Problem to work on: Would you print all of the records below exactly, without skipping any?

Extracted entries:
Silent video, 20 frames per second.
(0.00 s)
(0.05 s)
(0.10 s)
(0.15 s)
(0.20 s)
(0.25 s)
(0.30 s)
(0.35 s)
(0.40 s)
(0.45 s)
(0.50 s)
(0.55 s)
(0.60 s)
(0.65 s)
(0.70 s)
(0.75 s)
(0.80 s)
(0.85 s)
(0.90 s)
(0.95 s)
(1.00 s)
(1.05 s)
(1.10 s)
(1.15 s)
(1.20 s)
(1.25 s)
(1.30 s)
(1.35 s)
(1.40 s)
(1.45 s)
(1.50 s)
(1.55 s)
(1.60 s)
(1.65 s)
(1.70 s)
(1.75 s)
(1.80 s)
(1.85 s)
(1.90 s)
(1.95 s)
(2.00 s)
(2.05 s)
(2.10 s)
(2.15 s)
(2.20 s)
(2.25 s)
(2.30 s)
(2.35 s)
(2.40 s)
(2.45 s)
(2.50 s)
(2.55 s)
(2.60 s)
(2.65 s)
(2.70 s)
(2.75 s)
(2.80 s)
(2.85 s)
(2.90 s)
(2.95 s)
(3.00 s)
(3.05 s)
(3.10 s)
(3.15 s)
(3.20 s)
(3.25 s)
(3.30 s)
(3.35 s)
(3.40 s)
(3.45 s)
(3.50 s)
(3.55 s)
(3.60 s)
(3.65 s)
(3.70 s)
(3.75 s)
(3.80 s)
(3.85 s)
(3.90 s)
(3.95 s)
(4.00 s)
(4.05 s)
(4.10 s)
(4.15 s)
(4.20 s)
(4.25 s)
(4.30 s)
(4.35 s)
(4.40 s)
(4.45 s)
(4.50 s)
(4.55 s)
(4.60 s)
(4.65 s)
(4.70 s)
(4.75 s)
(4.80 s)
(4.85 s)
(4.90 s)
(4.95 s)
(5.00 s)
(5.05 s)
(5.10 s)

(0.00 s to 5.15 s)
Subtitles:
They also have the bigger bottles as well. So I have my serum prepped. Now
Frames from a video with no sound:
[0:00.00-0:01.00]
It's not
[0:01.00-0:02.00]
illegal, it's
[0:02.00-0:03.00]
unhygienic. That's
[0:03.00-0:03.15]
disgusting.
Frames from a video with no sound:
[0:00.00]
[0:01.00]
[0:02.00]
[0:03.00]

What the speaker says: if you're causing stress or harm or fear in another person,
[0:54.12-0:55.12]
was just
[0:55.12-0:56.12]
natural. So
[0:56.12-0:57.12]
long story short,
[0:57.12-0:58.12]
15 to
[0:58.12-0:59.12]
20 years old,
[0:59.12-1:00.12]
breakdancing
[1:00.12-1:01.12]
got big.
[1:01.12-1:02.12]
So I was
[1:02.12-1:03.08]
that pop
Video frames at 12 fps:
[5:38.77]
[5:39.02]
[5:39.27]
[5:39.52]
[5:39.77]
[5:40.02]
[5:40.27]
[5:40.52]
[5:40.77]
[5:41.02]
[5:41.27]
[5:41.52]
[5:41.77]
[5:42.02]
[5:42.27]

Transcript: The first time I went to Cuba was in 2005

Your response:
Silent video, 20 frames per second.
(0.00 s)
(0.05 s)
(0.10 s)
(0.15 s)
(0.20 s)
(0.25 s)
(0.30 s)
(0.35 s)
(0.40 s)
(0.45 s)
(0.50 s)
(0.55 s)
(0.60 s)
(0.65 s)
(0.70 s)
(0.75 s)
(0.80 s)
(0.85 s)
(0.90 s)
(0.95 s)
(1.00 s)
(1.05 s)
(1.10 s)
(1.15 s)
(1.20 s)
(1.25 s)
(1.30 s)
(1.35 s)
(1.40 s)
(1.45 s)
(1.50 s)
(1.55 s)
(1.60 s)
(1.65 s)
(1.70 s)
(1.75 s)
(1.80 s)
(1.85 s)
(1.90 s)
(1.95 s)
(2.00 s)
(2.05 s)
(2.10 s)
(2.15 s)
(2.20 s)
(2.25 s)
(2.30 s)
(2.35 s)
(2.40 s)
(2.45 s)
(2.50 s)
(2.55 s)
(2.60 s)
(2.65 s)
(2.70 s)
(2.75 s)
(2.80 s)
(2.85 s)
(2.90 s)
(2.95 s)
(3.00 s)
(3.05 s)
(3.10 s)
(3.15 s)
(3.20 s)
(3.25 s)
(3.30 s)
(3.35 s)
(3.40 s)
(3.45 s)
(3.50 s)
(3.55 s)
(3.60 s)
(3.65 s)
(3.70 s)
(3.75 s)
(3.80 s)
(3.85 s)
(3.90 s)
(3.95 s)
(4.00 s)
(4.05 s)
(4.10 s)
(4.15 s)
(4.20 s)
(4.25 s)
(4.30 s)
(4.35 s)
(4.40 s)
(4.45 s)
(4.50 s)
(4.55 s)
(4.60 s)
(4.65 s)
(4.70 s)
(4.75 s)
(4.80 s)
(4.85 s)
(4.90 s)
(4.95 s)
(5.00 s)
(5.05 s)
(5.10 s)

(0.00 s to 5.15 s)
Subtitles:
They also have the bigger bottles as well. So I have my serum prepped. Now
Frames from a video with no sound:
[0:00.00-0:01.00]
It's not
[0:01.00-0:02.00]
illegal, it's
[0:02.00-0:03.00]
unhygienic. That's
[0:03.00-0:03.15]
disgusting.
Frames from a video with no sound:
[0:00.00]
[0:01.00]
[0:02.00]
[0:03.00]

What the speaker says: if you're causing stress or harm or fear in another person,
[0:54.12-0:55.12]
was just
[0:55.12-0:56.12]
natural. So
[0:56.12-0:57.12]
long story short,
[0:57.12-0:58.12]
15 to
[0:58.12-0:59.12]
20 years old,
[0:59.12-1:00.12]
breakdancing
[1:00.12-1:01.12]
got big.
[1:01.12-1:02.12]
So I was
[1:02.12-1:03.08]
that pop
Video frames at 12 fps:
[5:38.77]
[5:39.02]
[5:39.27]
[5:39.52]
[5:39.77]
[5:40.02]
[5:40.27]
[5:40.52]
[5:40.77]
[5:41.02]
[5:41.27]
[5:41.52]
[5:41.77]
[5:42.02]
[5:42.27]

Transcript: The first time I went to Cuba was in 2005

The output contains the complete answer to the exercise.